CS6220 Unsupervised Data Mining
HW3B tSNE, Feature Selection, Image HAAR Features
Make sure you check the syllabus for the due date. Please
use the notations adopted in class, even if the problem is stated
in the book using a different notation.
We are not looking for very long answers (if you find yourself
writing more than one or two pages of typed text per problem, you
are probably on the wrong track). Try to be concise; also keep in
mind that good ideas and explanations matter more than exact
details.
DATATSET : SpamBase: emails (54-feature vectors) classified as spam/nospam
DATATSET : 20 NewsGroups : news articles
DATATSET : MNIST : 28x28 digit B/W images
DATATSET : FASHION : 28x28 B/W images
https://en.wikipedia.org/wiki/MNIST_database
http://yann.lecun.com/exdb/mnist/
https://www.kaggle.com/zalando-research/fashionmnist
PROBLEM 1: tSNE dim reduction
Run tSNE library/package on MNIST and 20NG datasets, to obtain a representation is 2-dim or 3-dim, and visualize the data by plotting datapoints with a color per label. Try different values for perplexity like 5, 20 and 100.
[Optional no credit] Run DBscan on tSNE-MNIST of G=2,3,5,10 dimensions. This should work much better than DBscan on original MNIST or on PCA-MNIST. You should be able to observe most datapoints "colored" and the colors roughly corresponding to image labels.
PROBLEM 2: Implement t-SNE dim reduction, run on MNIST dataset.
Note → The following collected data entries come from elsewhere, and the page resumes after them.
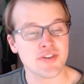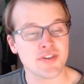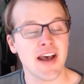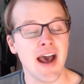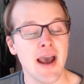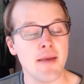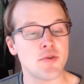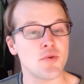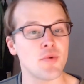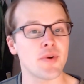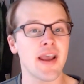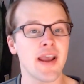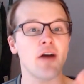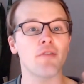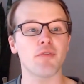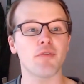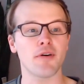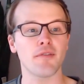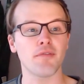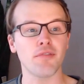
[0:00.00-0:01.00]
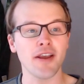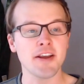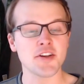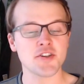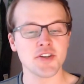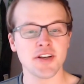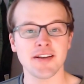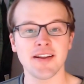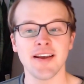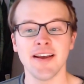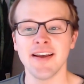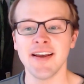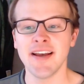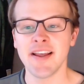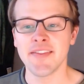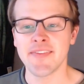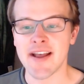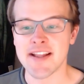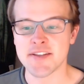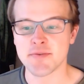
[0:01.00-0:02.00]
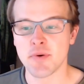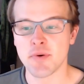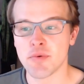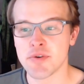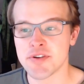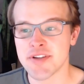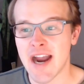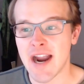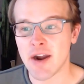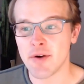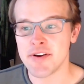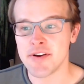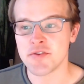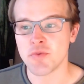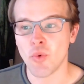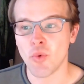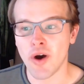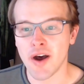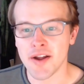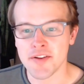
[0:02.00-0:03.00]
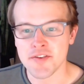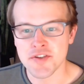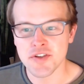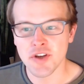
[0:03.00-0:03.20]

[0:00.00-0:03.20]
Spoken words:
time to account for inflation. That's what retirees want.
The pseudocode/matlab below follows Laurens Van Der Maaten implementation
% load MNIST
W = load ('../../../data/mnist-original.mat');
X = W.data';
labels = W.label';
X = single(X);
% sample 10000 images
r = randperm(size(X,1));
ind = r(1:10000)';
X = X(ind, :);
labels = labels(ind);
%prep X
X = X - min(X(:)); %min_X=0
X = X / max(X(:)); %max _X=1
X = bsxfun(@minus, X, mean(X, 1));%0-mean
[N,F] = size(X);
no_dims=2;
PCA_dims =50;
use_momentum=1;
- run PCA
X = PCA(X, PCA_dims)
% compute pairwise distance
sum_X = sum(X .^ 2, 2);
D = bsxfun(@plus, sum_X, bsxfun(@plus, sum_X', -2 * (X * X')));
% compute the similarities p_ij for each row i:
P= zeros(N);
for i=1:N
  beta=0.6;
  D_i = D(i,:);
  P_i = zeros(1,n);
  % search for beta(i) so that i has effectively 30 neighbors: H =~ log2(30)
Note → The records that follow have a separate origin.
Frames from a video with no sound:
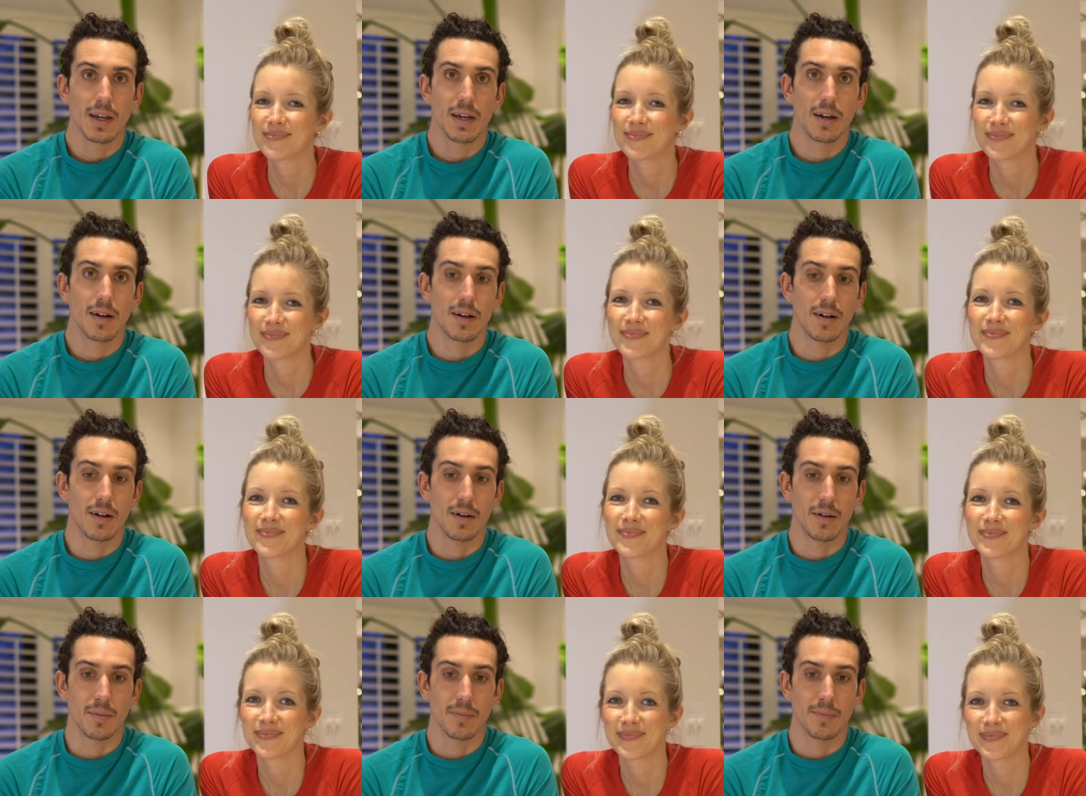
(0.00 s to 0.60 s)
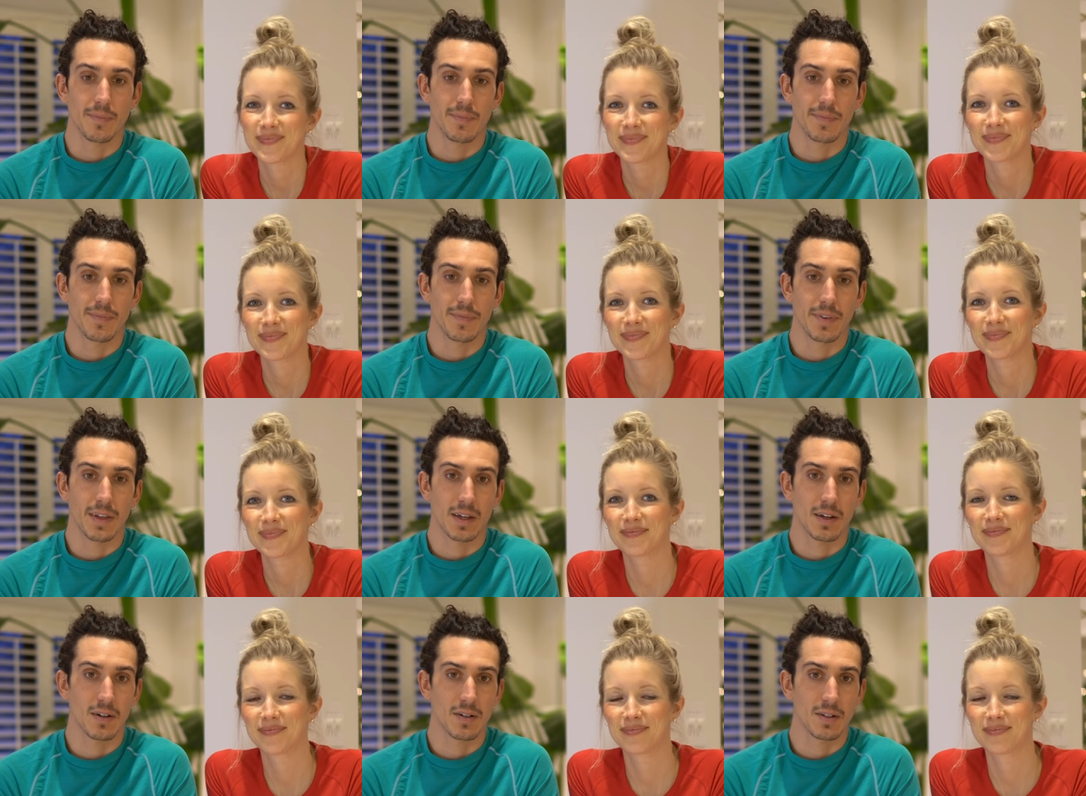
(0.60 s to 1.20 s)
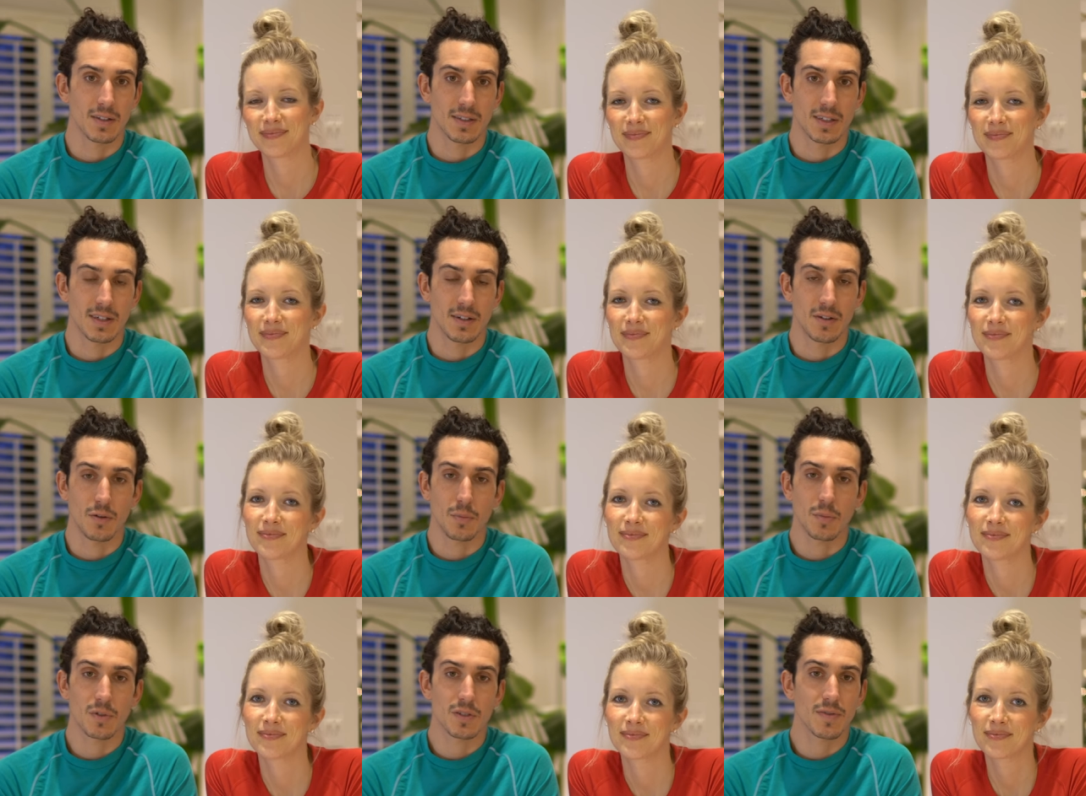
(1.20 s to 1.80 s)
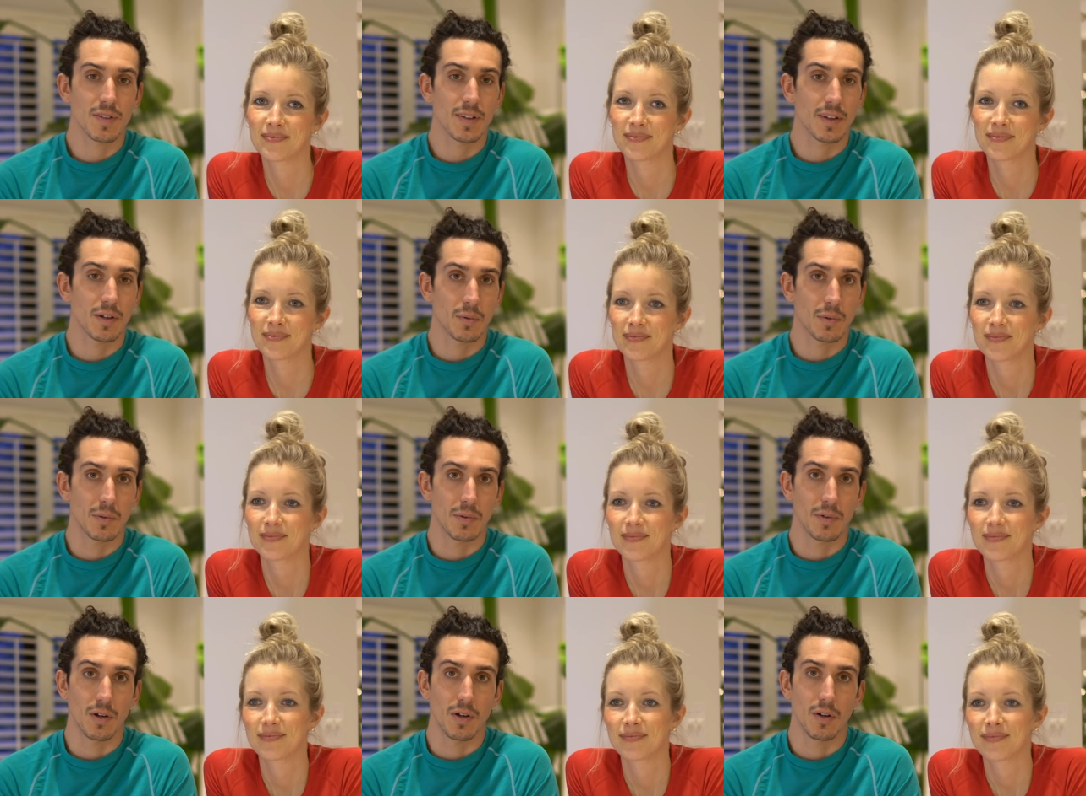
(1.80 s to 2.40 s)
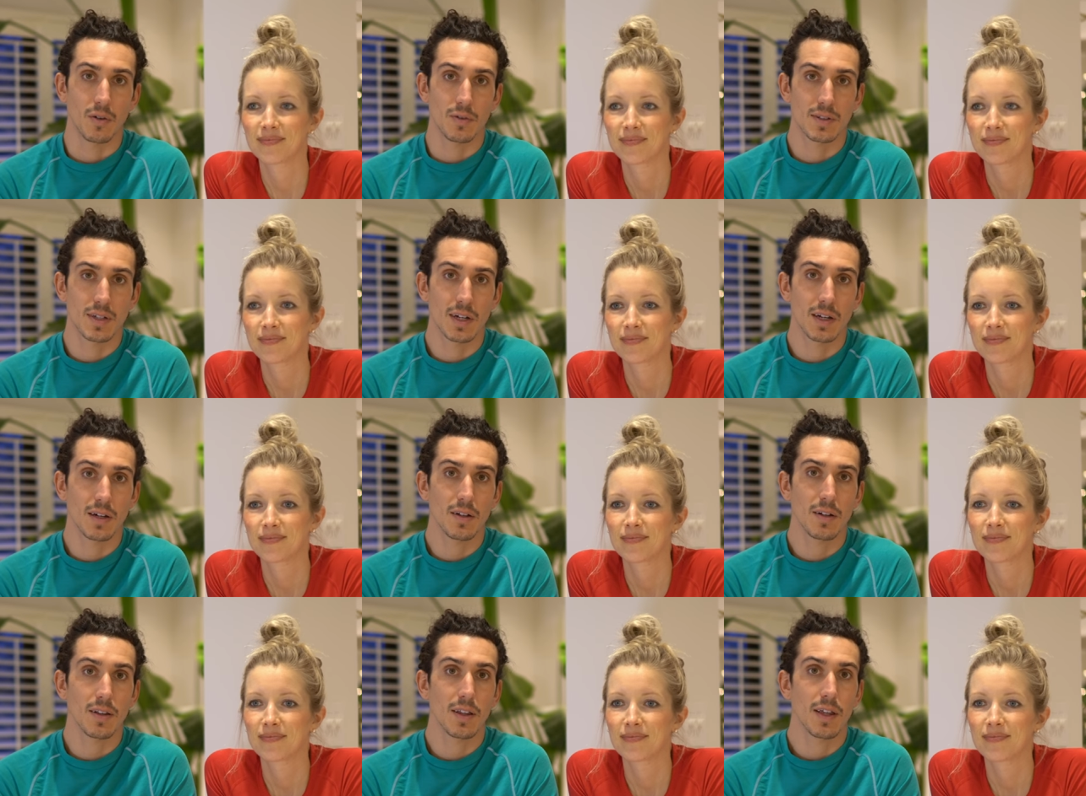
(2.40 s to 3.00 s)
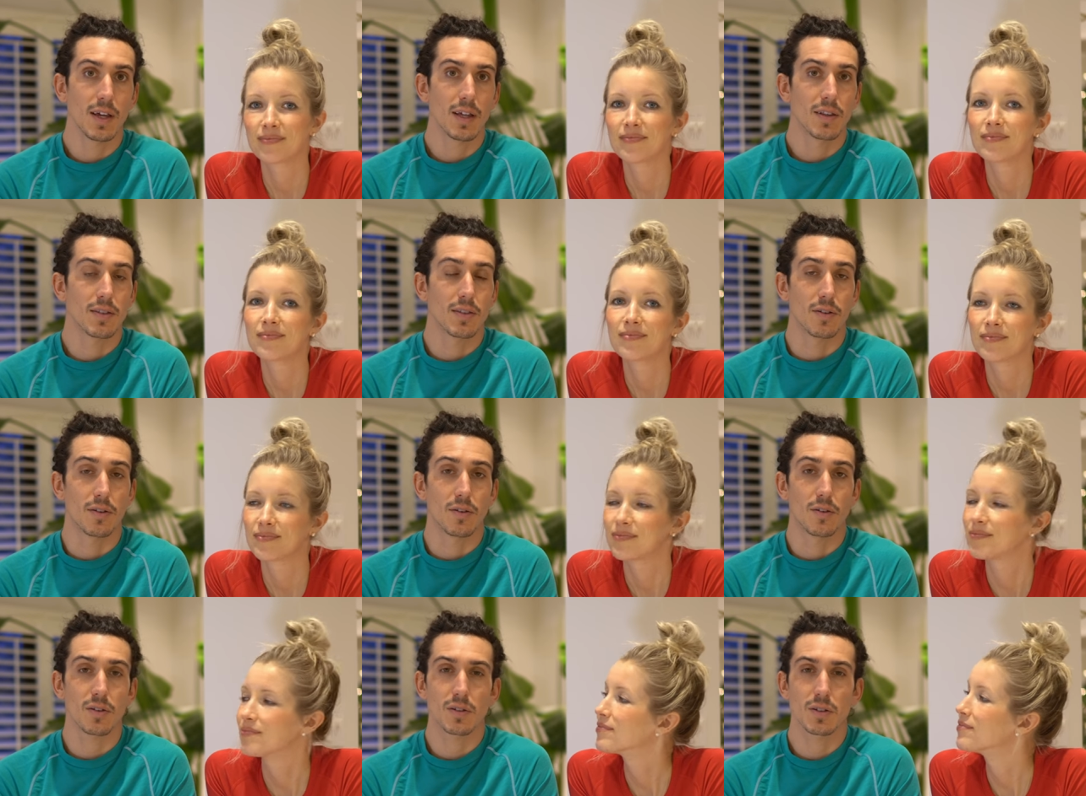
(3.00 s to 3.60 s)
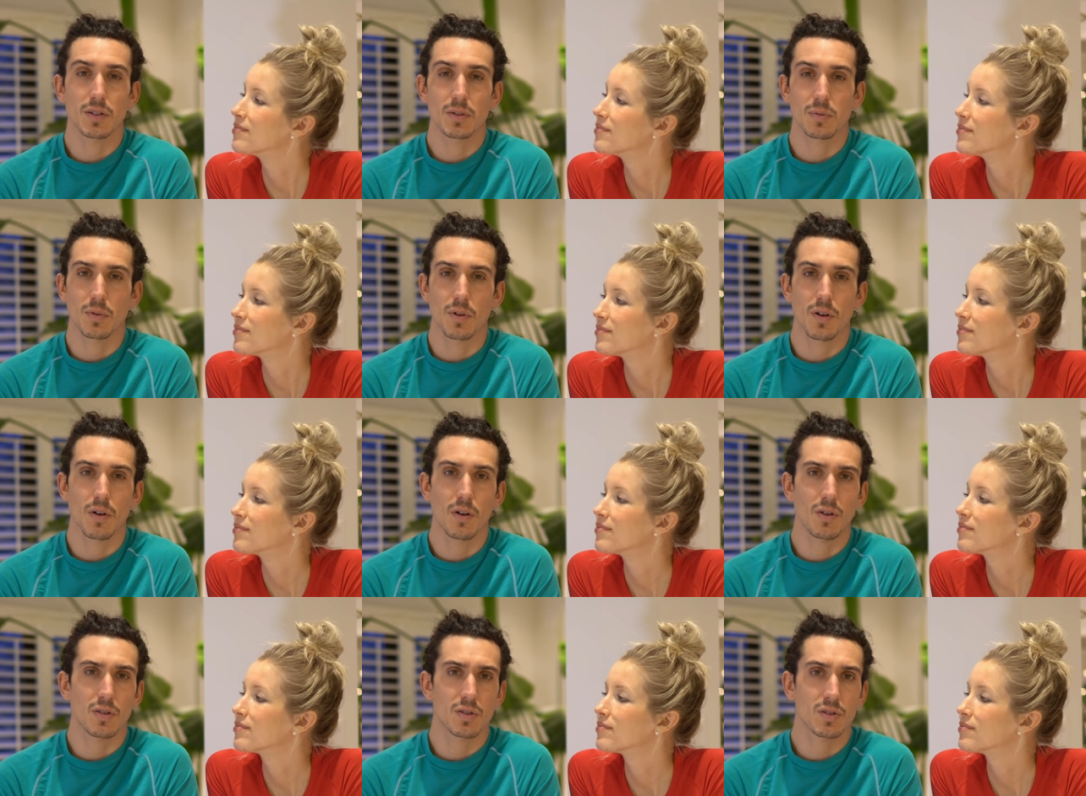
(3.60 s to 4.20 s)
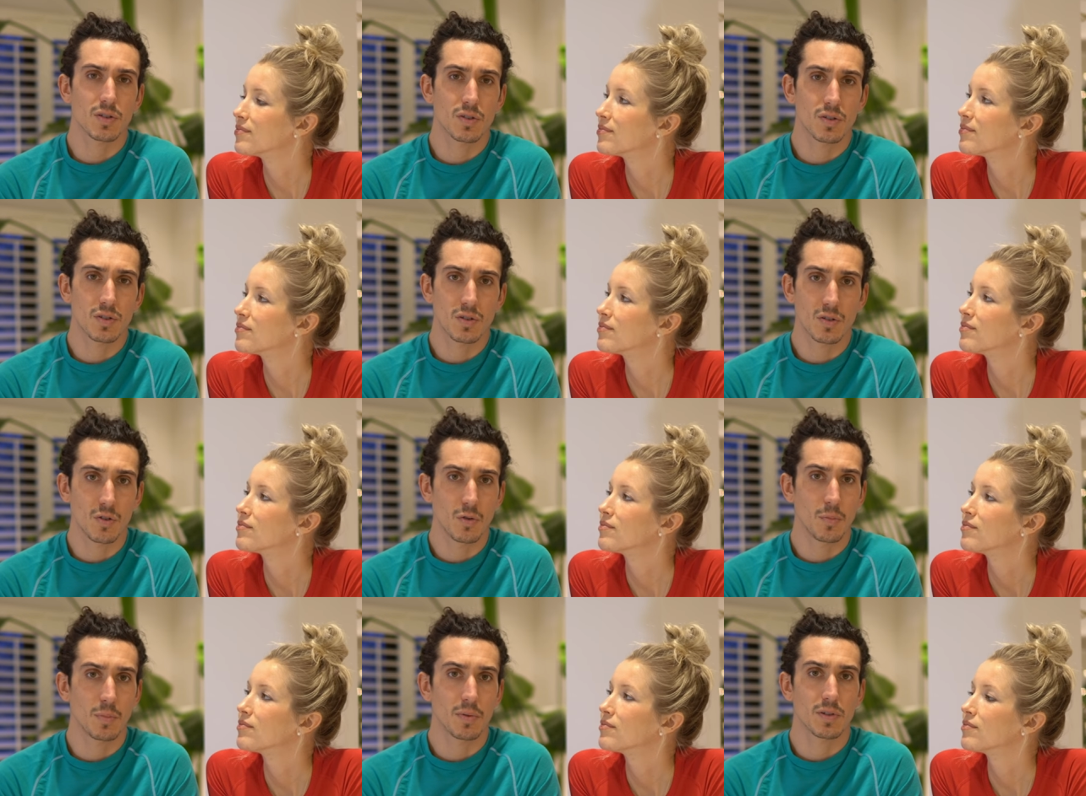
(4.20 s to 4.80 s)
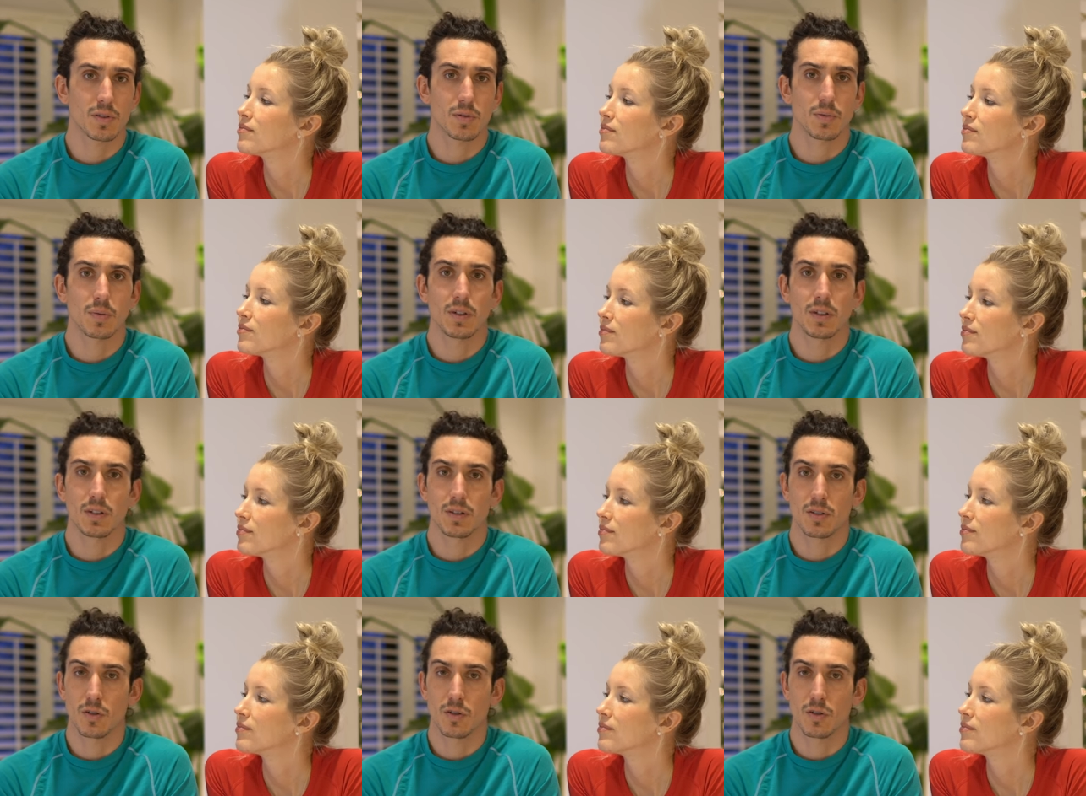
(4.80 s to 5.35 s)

Speaker 1: Um, like Erin said, it almost felt like we were in a hotel. The nurses were all super sweet,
  trials=0; Hdiff=1; betamin = -Inf; betamax = Inf;
  while (abs(Hdiff)> 1e-5 and trials<50)
    P_i = exp(-D_i * beta);
    sumP = sum(P_i);
    H = log(sumP) + beta * sum(D_i .* P_i) / sumP;
    P_i = P_i / sumP;
    H_diff = H - log2(30);
    if (H_diff > 0)
       betamin = beta;
       if (betamax==+inf) beta = beta * 2;
       else beta = (beta + betamax) / 2;
       end
    end
    if (H_diff < 0)
       betamax = beta;
       if (betamin==-inf) beta = beta / 2;
       else beta = (beta + betamin) / 2;
       end
    end
    trials=trials+1
  end
  beta(i) = beta;
  P(i,:) = P_i;  % write row i
end;
% make sure P is correct
P(i,i) = 0 for all i %0-diagonal
P = (P+P') /2 %symmetric
P = P ./ sum(P(:)) %normalized
ConstKL = sum(P(:) .* log(P(:)));
% initialize tSNE
max_iter = 400;
epsilon = 500;
min_gain = .01;
y = .0001 * randn(N, no_dims);
y_incs = zeros(size(y));
gains = ones(size(y));
% run tSNE iterations
for iter=1:max_iter
  sum_y2 = sum(y .^ 2, 2);
  % Student t-distribution as 1 / (1 + ||y_i - y_j||^2 )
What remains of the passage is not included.